On Wed, 29 Aug 2007 19:49:54 -0400, "Dee Dee"
wrote:


"blake murphy" wrote in message
.. .
On Mon, 27 Aug 2007 21:31:19 -0700, "Kent" wrote:


Mitch@... wrote in message
...
If I have a recipe that calls for bullion, but I'd rather use broth
because the bullion is so salty...what's the conversion?

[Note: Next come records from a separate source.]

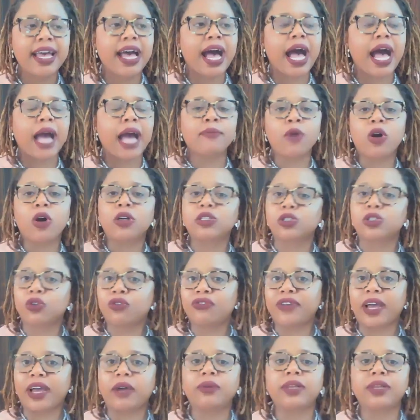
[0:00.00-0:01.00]
I'm also
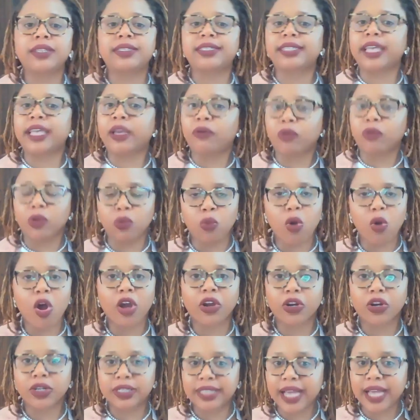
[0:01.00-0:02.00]
found at
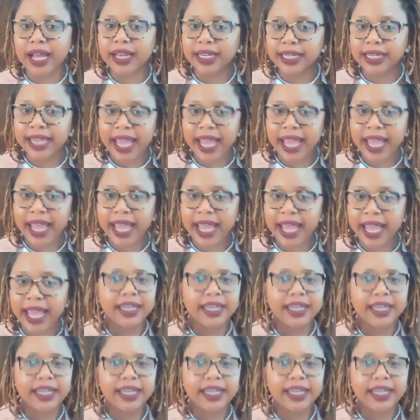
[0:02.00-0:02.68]
sacredwalker.net.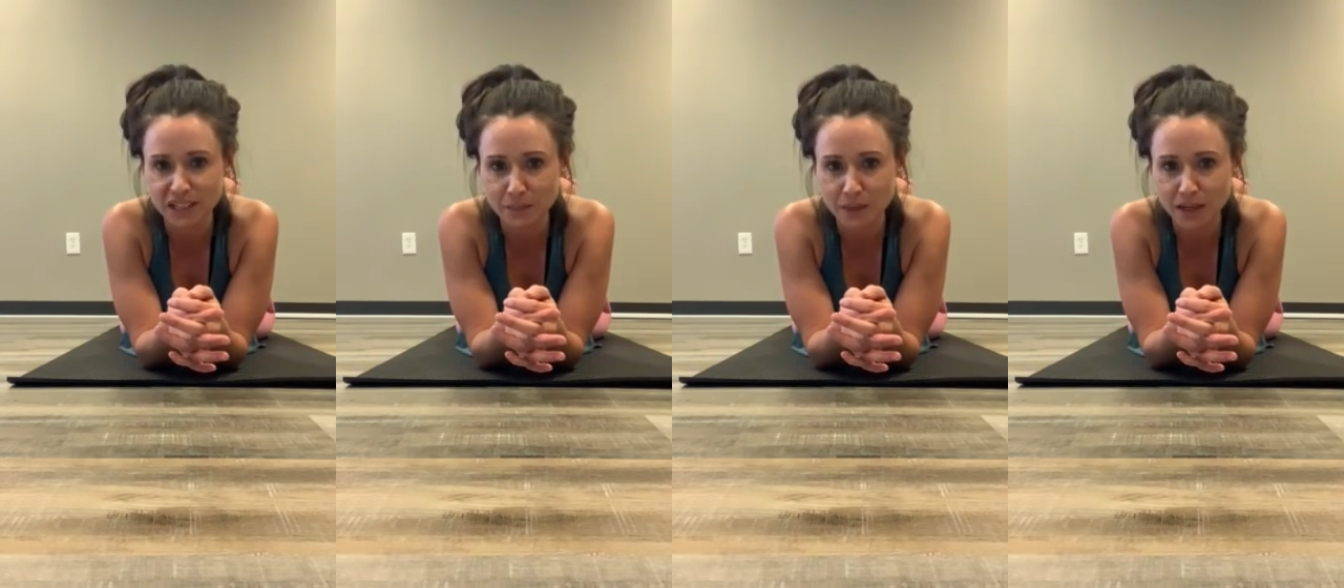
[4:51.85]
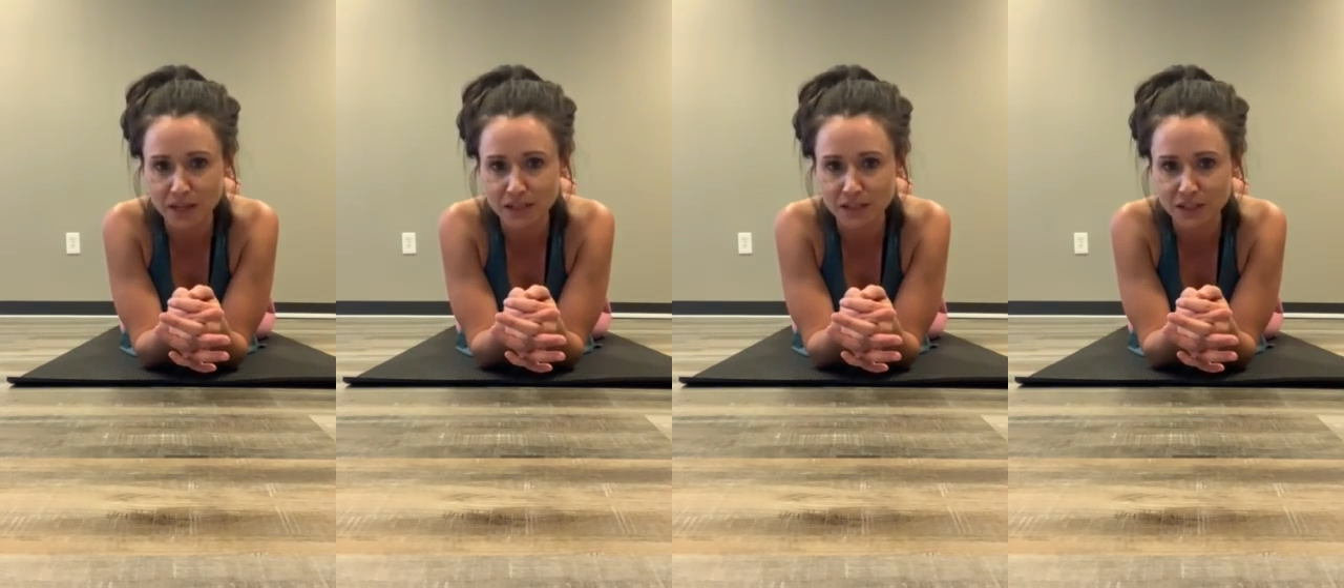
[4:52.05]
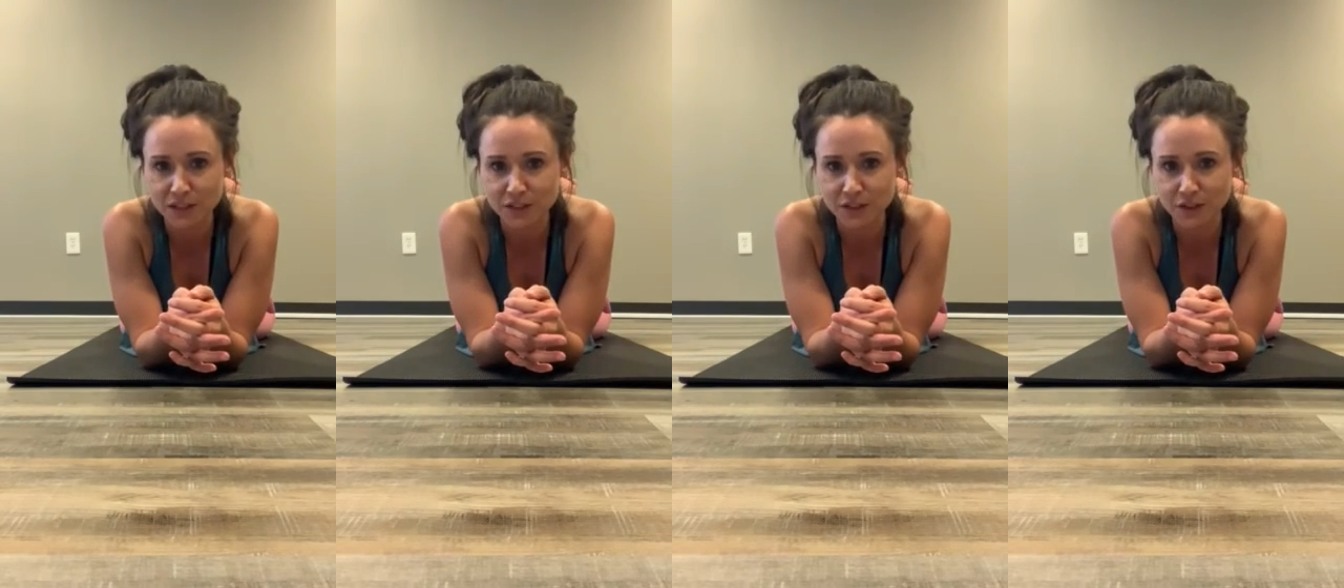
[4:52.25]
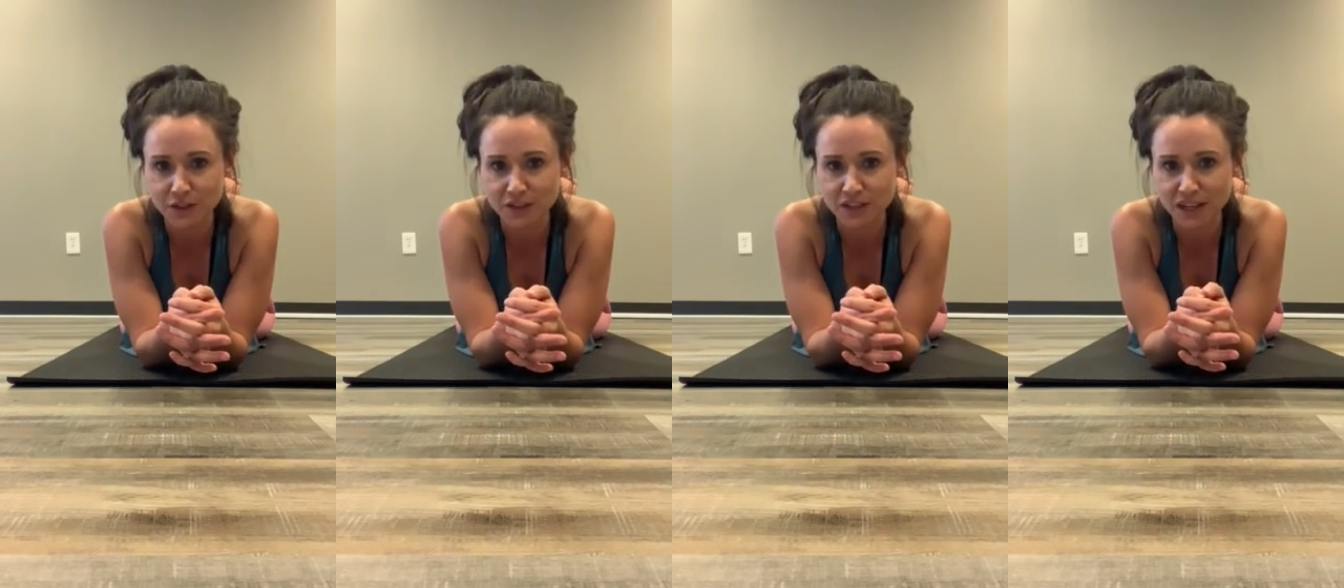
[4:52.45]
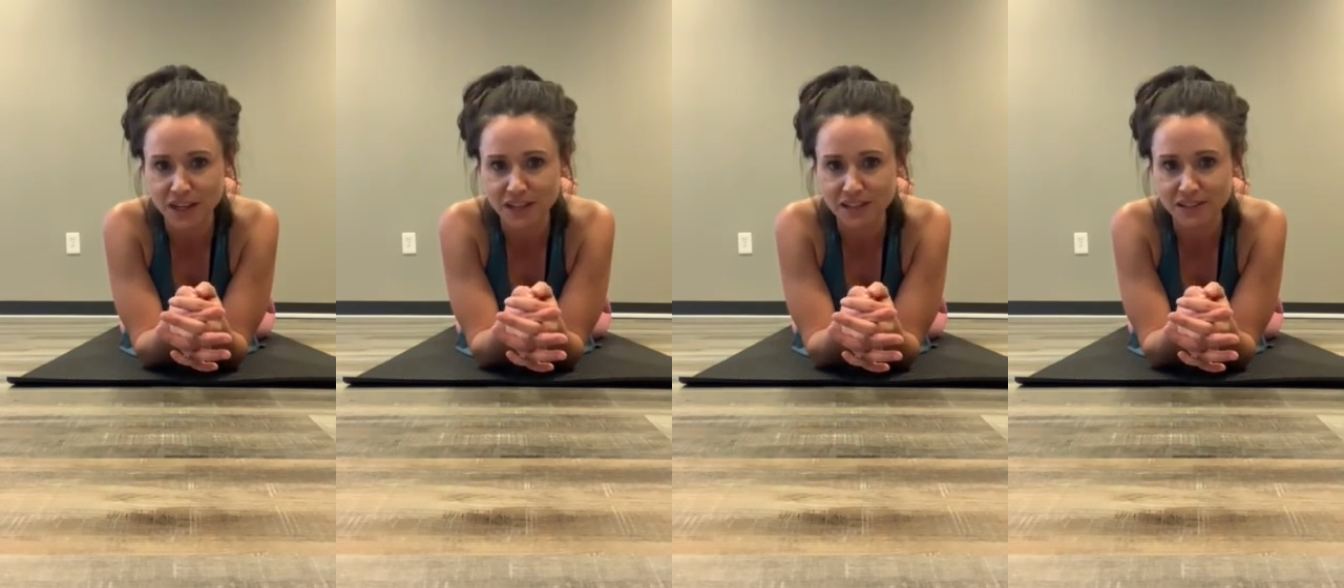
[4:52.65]
space in your
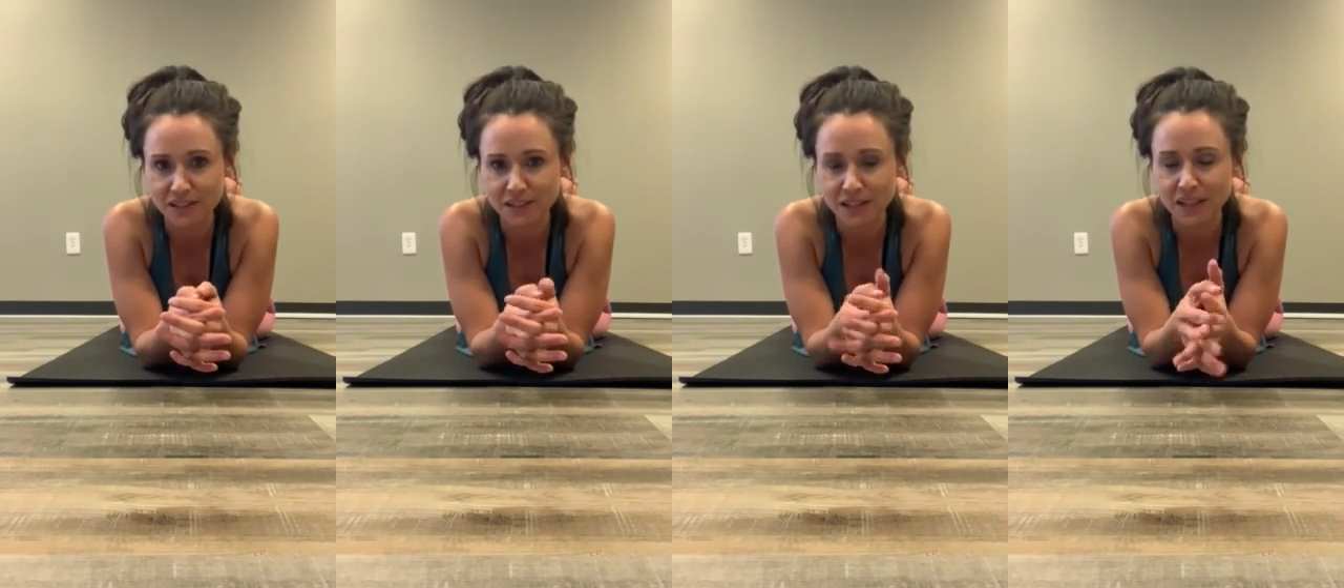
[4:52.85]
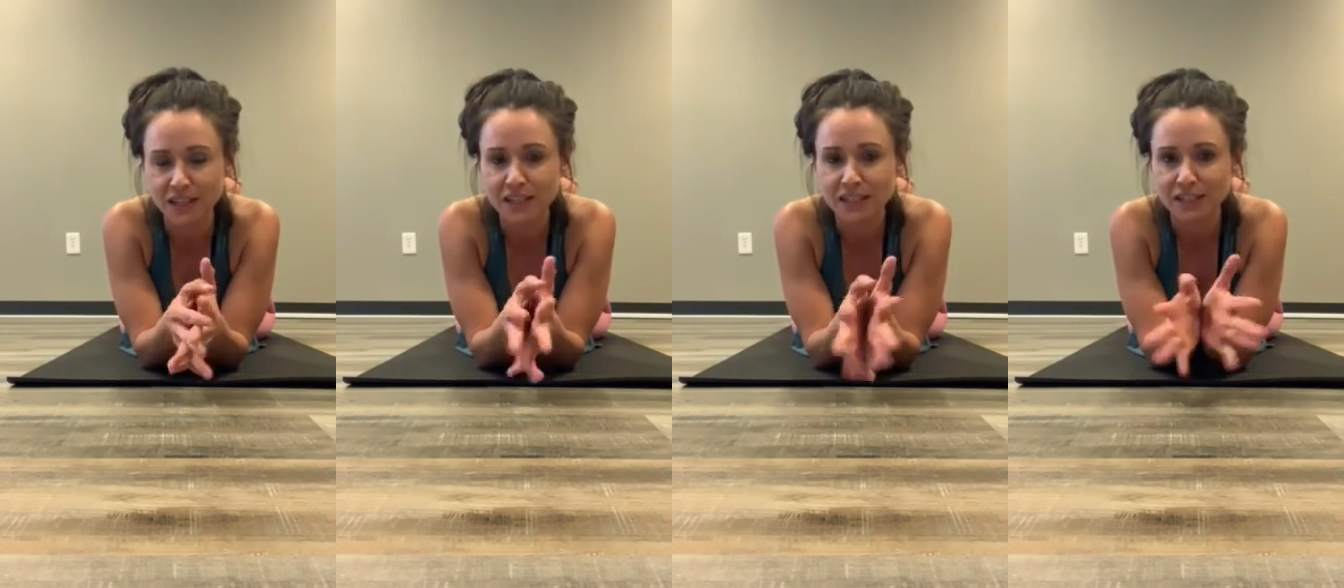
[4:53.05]
chest,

There isn't a decent commercial bouillon anywhere in the world. The
commercial value of the whole cow doesn't make this a feasible product.
So,
unless you're willing to make your own, forget it. You can find a good
veal
bouillon product in France. When I want to have a beef flavored stock, and
don't have meat or homemade stock to put into it I use "Better than
Bouillon" "beef base". It comes in a small jar and is available in most
"yuppie" markets.

Kent


how well does that stuff keep?

your pal,
blake


I've been buying This "Superior brand" for years now. I buy 6 at a time,
usually vegetable stock and put it in the colder of the two refrigerators
even without opening. The reason I do that is one time I bought several and
it looked like it got hot and 'boiled over' or something went wrong because
it was 1/3 gone. They hadn't been opened AFAICT.

I open one and put it in the refrigerator and use it until it's gone -- as
long as ? long time perhaps 3-4 months? I can't recall. But if they have
a use by date, I will use it up before the date if possible.


thanks, dee dee, and guisi upthread.